The records are to be copied word for word, and the pictures dropped.

━━━━━ Source records ━━━━━

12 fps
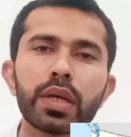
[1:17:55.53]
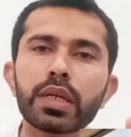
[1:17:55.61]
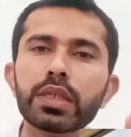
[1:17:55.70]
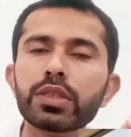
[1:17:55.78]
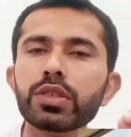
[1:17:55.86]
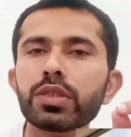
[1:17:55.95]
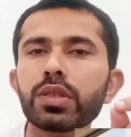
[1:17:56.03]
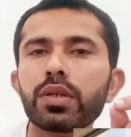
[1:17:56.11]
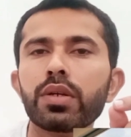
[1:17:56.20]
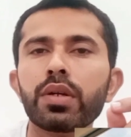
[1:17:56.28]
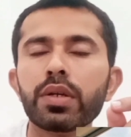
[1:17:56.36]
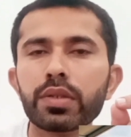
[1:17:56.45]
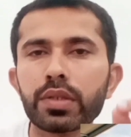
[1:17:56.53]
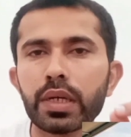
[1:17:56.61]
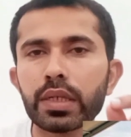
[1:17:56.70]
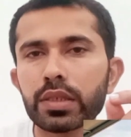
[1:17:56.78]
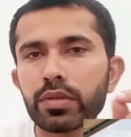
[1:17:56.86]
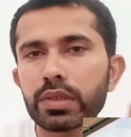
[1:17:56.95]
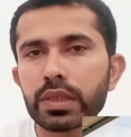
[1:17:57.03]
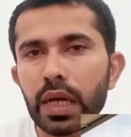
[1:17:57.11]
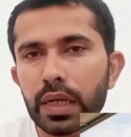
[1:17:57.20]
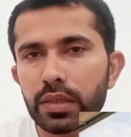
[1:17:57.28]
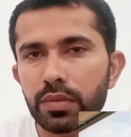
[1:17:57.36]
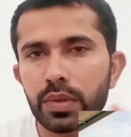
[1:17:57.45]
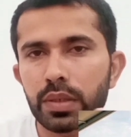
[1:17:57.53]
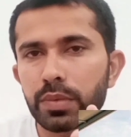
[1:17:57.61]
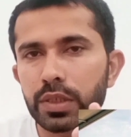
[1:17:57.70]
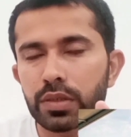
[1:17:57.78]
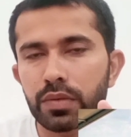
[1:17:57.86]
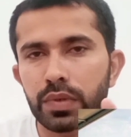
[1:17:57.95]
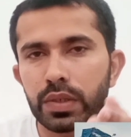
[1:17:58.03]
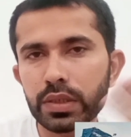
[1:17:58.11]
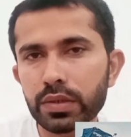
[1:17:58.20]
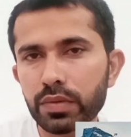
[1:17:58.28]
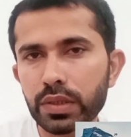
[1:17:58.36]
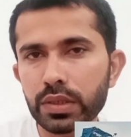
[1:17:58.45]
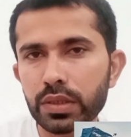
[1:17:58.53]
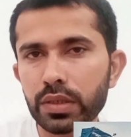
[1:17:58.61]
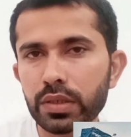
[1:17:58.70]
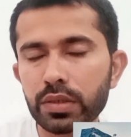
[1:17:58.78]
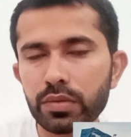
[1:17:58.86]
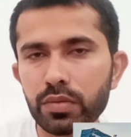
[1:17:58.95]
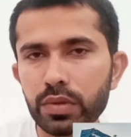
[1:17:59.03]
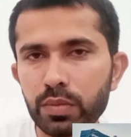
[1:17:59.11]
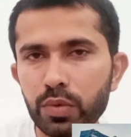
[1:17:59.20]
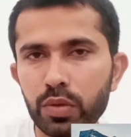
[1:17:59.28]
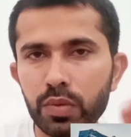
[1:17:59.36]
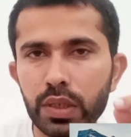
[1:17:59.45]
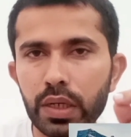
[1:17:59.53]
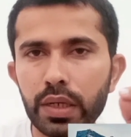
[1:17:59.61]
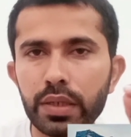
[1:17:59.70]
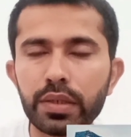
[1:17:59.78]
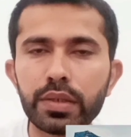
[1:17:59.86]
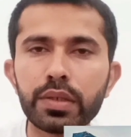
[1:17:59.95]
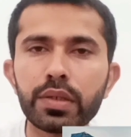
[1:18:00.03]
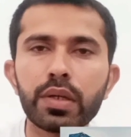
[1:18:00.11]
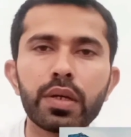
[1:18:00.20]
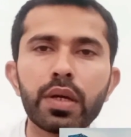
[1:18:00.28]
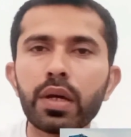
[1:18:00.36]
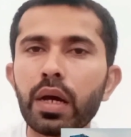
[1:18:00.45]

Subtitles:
Each year, there are 3 sizable music festivals in Newport, Rhode Island.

━━━━━

:: Reply to the exercise ::
12 fps
[1:17:55.53]
[1:17:55.61]
[1:17:55.70]
[1:17:55.78]
[1:17:55.86]
[1:17:55.95]
[1:17:56.03]
[1:17:56.11]
[1:17:56.20]
[1:17:56.28]
[1:17:56.36]
[1:17:56.45]
[1:17:56.53]
[1:17:56.61]
[1:17:56.70]
[1:17:56.78]
[1:17:56.86]
[1:17:56.95]
[1:17:57.03]
[1:17:57.11]
[1:17:57.20]
[1:17:57.28]
[1:17:57.36]
[1:17:57.45]
[1:17:57.53]
[1:17:57.61]
[1:17:57.70]
[1:17:57.78]
[1:17:57.86]
[1:17:57.95]
[1:17:58.03]
[1:17:58.11]
[1:17:58.20]
[1:17:58.28]
[1:17:58.36]
[1:17:58.45]
[1:17:58.53]
[1:17:58.61]
[1:17:58.70]
[1:17:58.78]
[1:17:58.86]
[1:17:58.95]
[1:17:59.03]
[1:17:59.11]
[1:17:59.20]
[1:17:59.28]
[1:17:59.36]
[1:17:59.45]
[1:17:59.53]
[1:17:59.61]
[1:17:59.70]
[1:17:59.78]
[1:17:59.86]
[1:17:59.95]
[1:18:00.03]
[1:18:00.11]
[1:18:00.20]
[1:18:00.28]
[1:18:00.36]
[1:18:00.45]

Subtitles:
Each year, there are 3 sizable music festivals in Newport, Rhode Island.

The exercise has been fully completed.